Working Breed and Tim Vitullo, they have been very supportive and help with promotions and fundraisers
What are some of your favorite local businesses both that you work with and otherwise?
We both get and give support to many other local businesses as well, and Sarah is a part of the Business Association here in Millvale. Millvale is really such a supportive community of those who both live and work here.
How do you support/stay involved with the music community and Millvale?
Each of us have our strengths. It really helps that pretty much every band knows Brian because he goes to shows and really cares for and supports them, he’s not just behind the keyboard. Always looking to listen and support and even stream CD releases.
We are also assisting with the Millvale Studios fundraisers (Millvale Studios was the previous home of The River’s Edge that had a fire leading to structural damage).
At the end of the day though, we can’t do it all, but we certainly can do our part. We aren’t promoters, we can’t be, but we can forward those requests.

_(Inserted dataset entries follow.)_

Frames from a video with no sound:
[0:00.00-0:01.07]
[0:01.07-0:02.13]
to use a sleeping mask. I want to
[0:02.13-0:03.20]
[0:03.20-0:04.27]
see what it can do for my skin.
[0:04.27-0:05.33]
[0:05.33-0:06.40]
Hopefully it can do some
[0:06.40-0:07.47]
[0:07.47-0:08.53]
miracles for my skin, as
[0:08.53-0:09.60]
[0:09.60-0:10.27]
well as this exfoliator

What is some advice you wish you had had or would give someone looking to do something similar to The River’s Edge?
If you’re looking to do something similar, be prepared to go days without sleep to make it happen. Really. There are so many people who get this mindset of “oh, I could do that,” but have you done it? It is a lot of work. There is also a huge difference between just streaming music on the web and actually being a part of the community and helping it grow. If you’re looking to go large scale, be prepared to treat it like a(nother) full time job to make it happen.
Do research and seek out resources online. Also know where there are resources in your community. We wouldn’t have been able to do this and work in the spaces at both Millvale Studios and Smalls if we weren’t involved. But that ability to assist came through putting in a lot of work, being involved, improving the community, and being active. There are so many people that want to help, and will, but you’ve got to work with them.

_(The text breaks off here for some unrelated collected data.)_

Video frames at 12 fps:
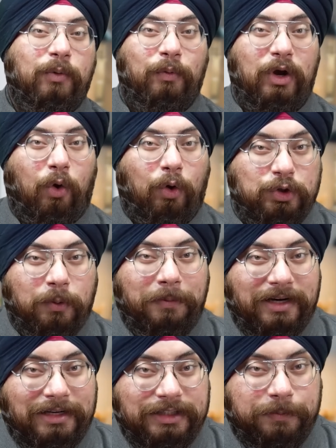will also
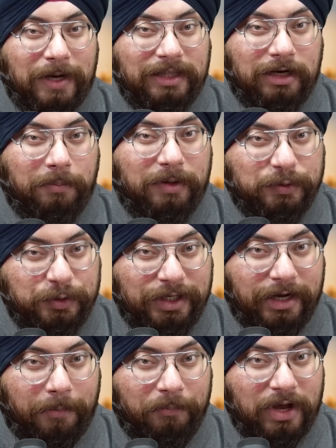be released by the government of
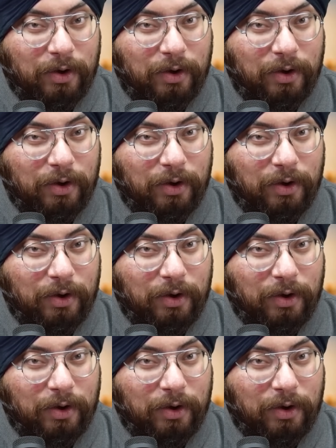India.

Tina Walker is another individual who really helped to make this happen for us. She actually gave…well…loaned the cow bell that Brian has in the studio to him.

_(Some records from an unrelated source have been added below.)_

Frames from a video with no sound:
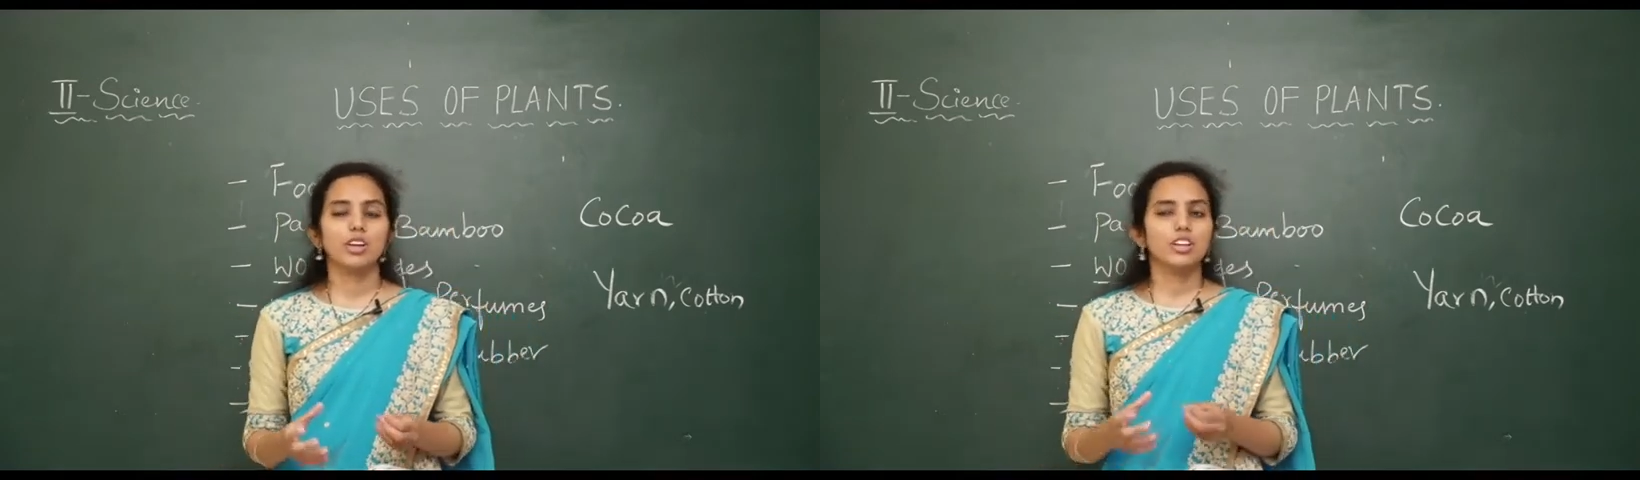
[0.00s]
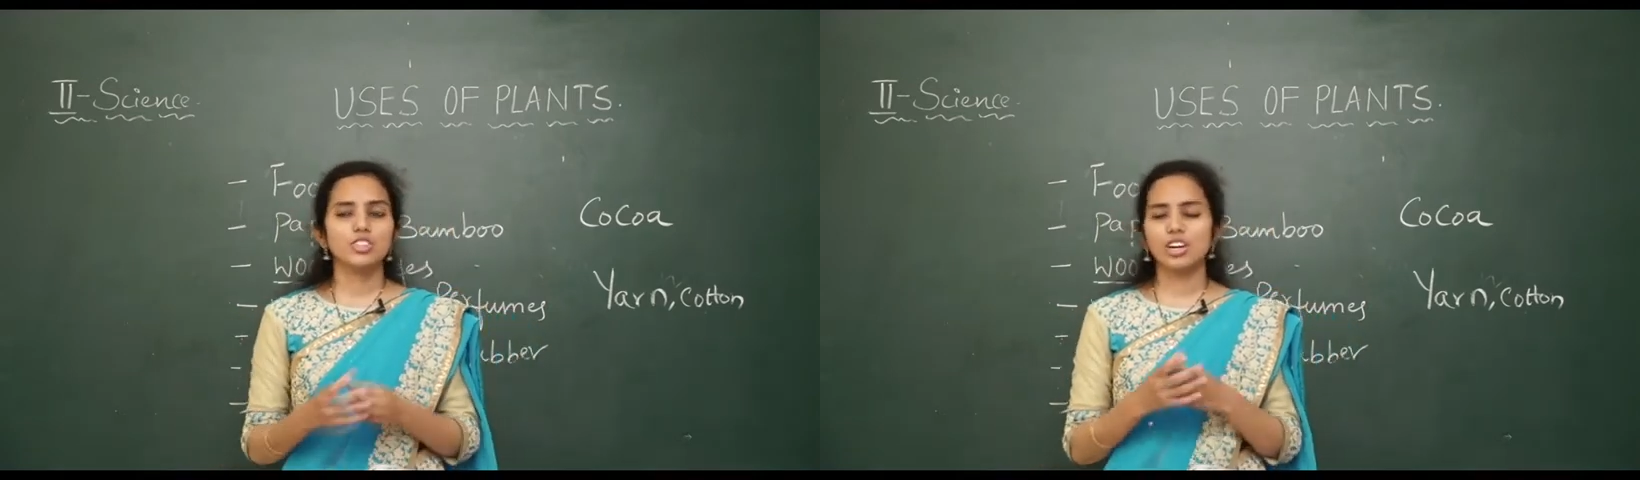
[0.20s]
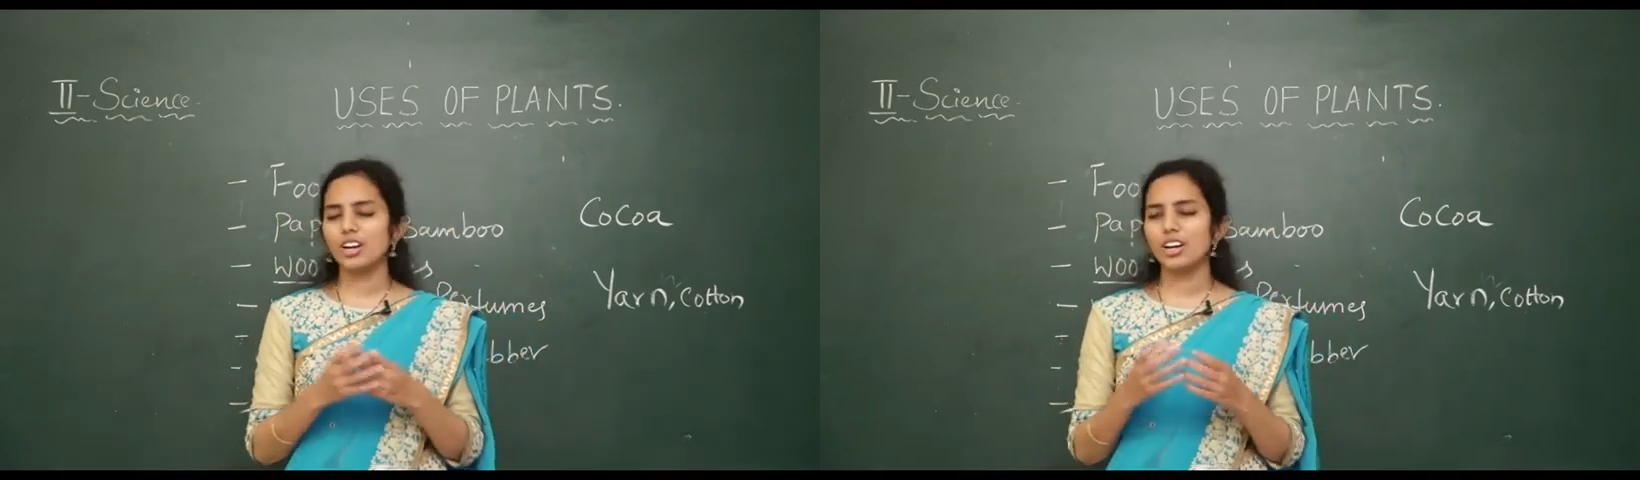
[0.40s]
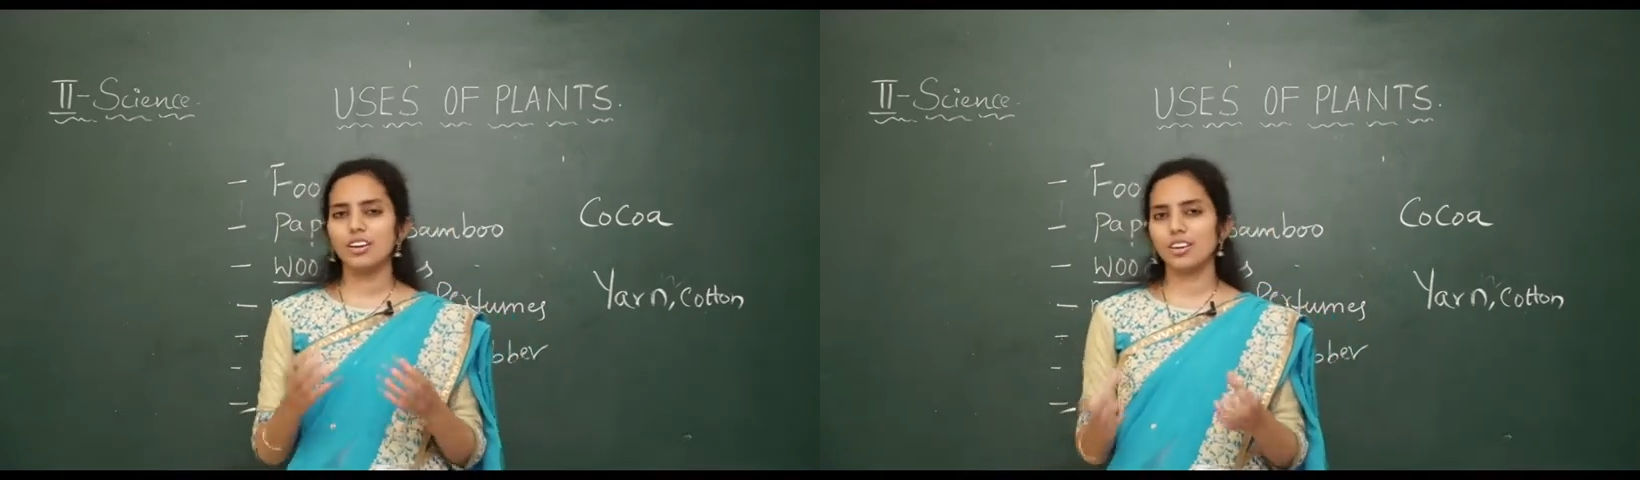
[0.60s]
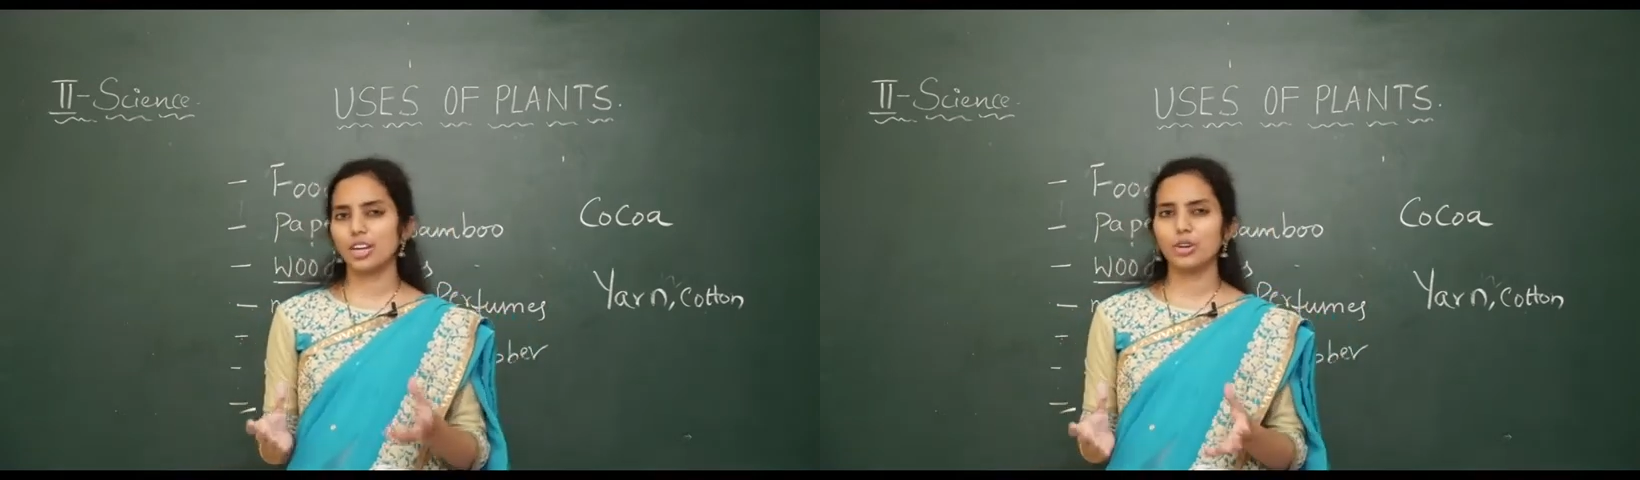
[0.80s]
generally
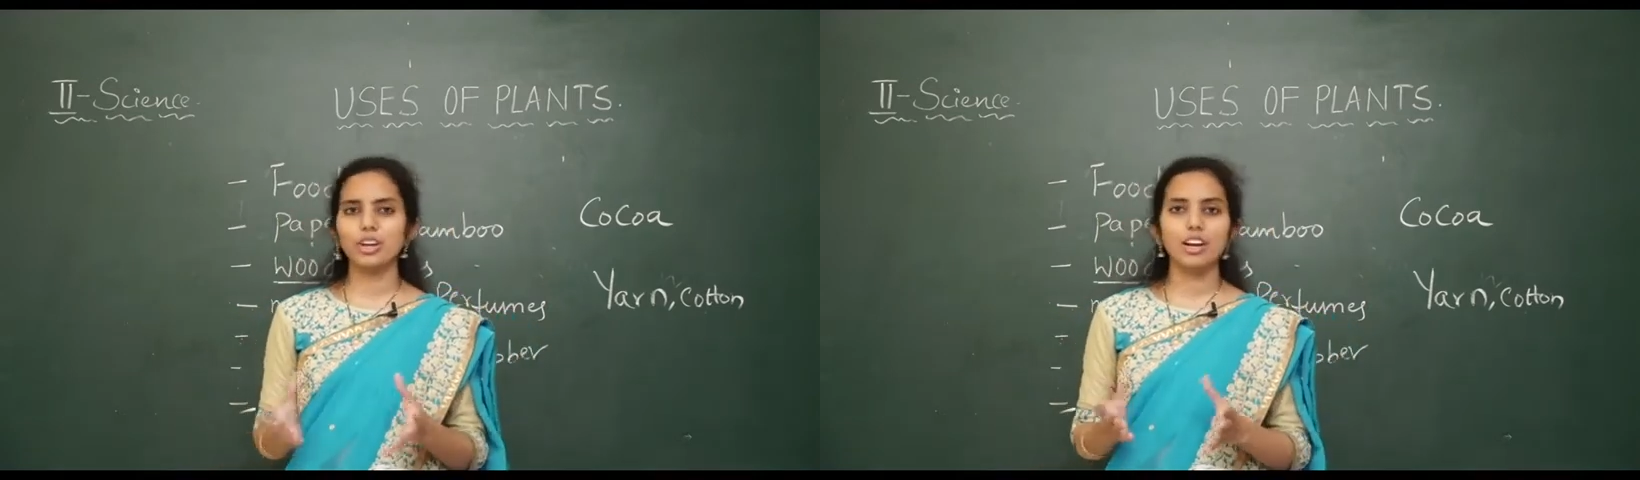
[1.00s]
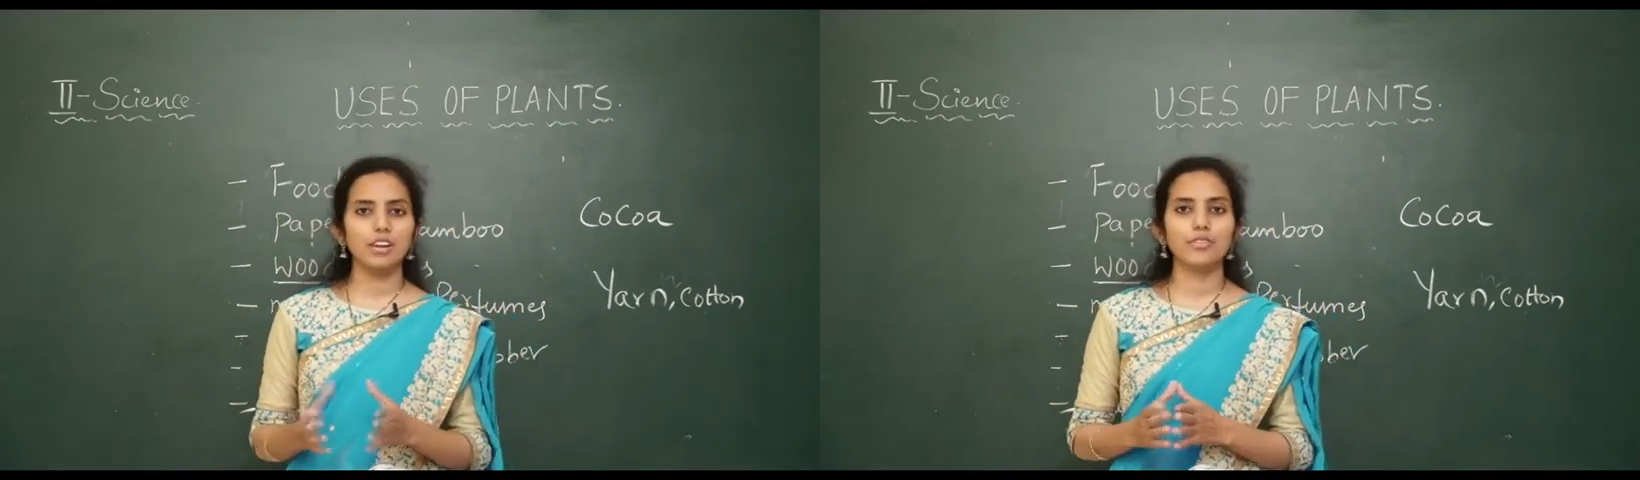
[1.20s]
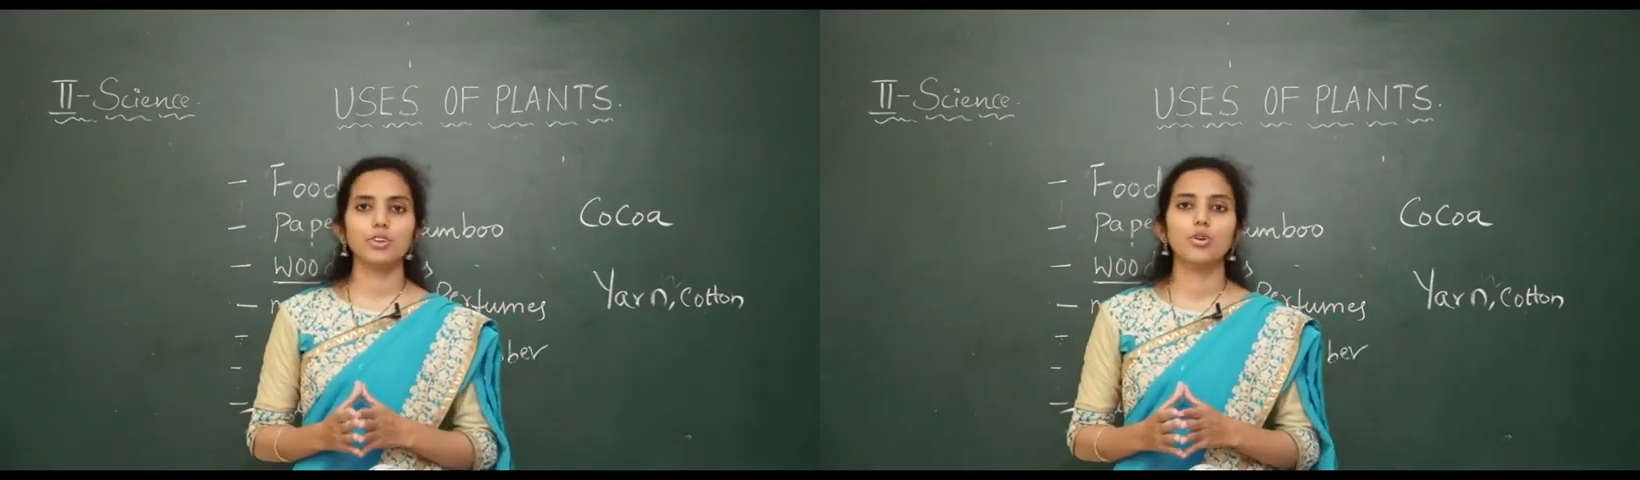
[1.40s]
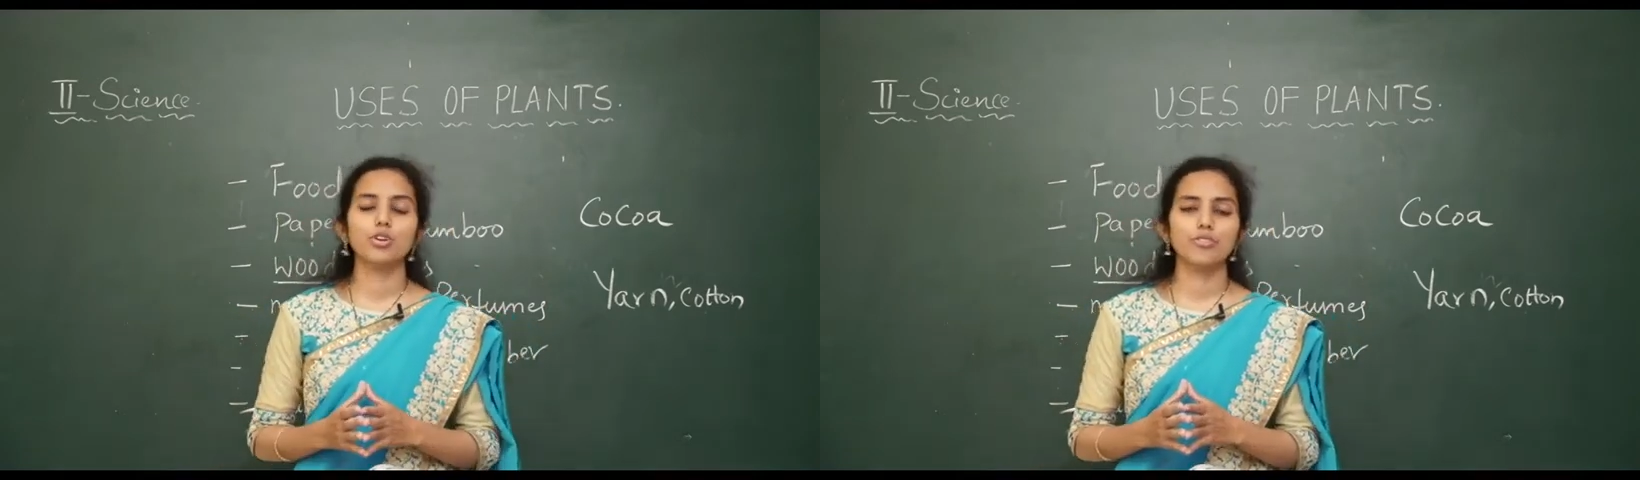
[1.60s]
regularly we don't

A lot of our equipment was donated or paid for out of pocket. The starting equipment was even partially a Christmas gift. There have also been a lot of volunteers in our network, including Zach Fehl and Jonathan Keilback who are putting together Metal Edge.
Really it comes down to the fact that we love what we’re doing.
You also need to be willing to think outside of the box and be innovative. Know and use your resources and tweak them to meet your needs. Work with what you’ve got. For instance, we don’t have a programmer, but we really wanted a “recently heard” list, so we started a Twitter account that is linked solely to our playlist and tweets out what is being played. We then linked that to our website and so it shows the last 5 songs on there.
Be open minded, don’t put yourself in that box. Where there’s a will, there’s a way.
What is your favorite pizza here in Pittsburgh?
Brian–all the pizza. I don’t discriminate.
There is even a song all about pizza that plays on our station, you should listen in for it!
What are some of your upcoming events and/or involvements?
Millvale Music Festival for next year.
Brew Fest we are involved with both sessions and will be streaming music between sets.
Indie Rock Fest we streamed during.
We also have our first spin-off station coming up called The Metal Edge. It will feature all local metal music, though we are possibly going to have to expand that to the local tri-state area since it’s such a niche genre.
What are some of the different things you’ve had to learn that you’ve then made changes or had some struggles through?
The sound board. Everyone has a learning curve with it. Sarah is still learning the board and Brian likes the old school boards that are big and have all slider pots.
As far as learning or moving forward, really solidifying the idea that it is up to us to push the station, which in turn pushes the bands
There have been some struggles working with social media as well, tagging people and bands and adding hashtags (to Sarah they will always be pound signs). Making sure we are avoiding doing blackhat hashtagging to pull in new viewers or listeners.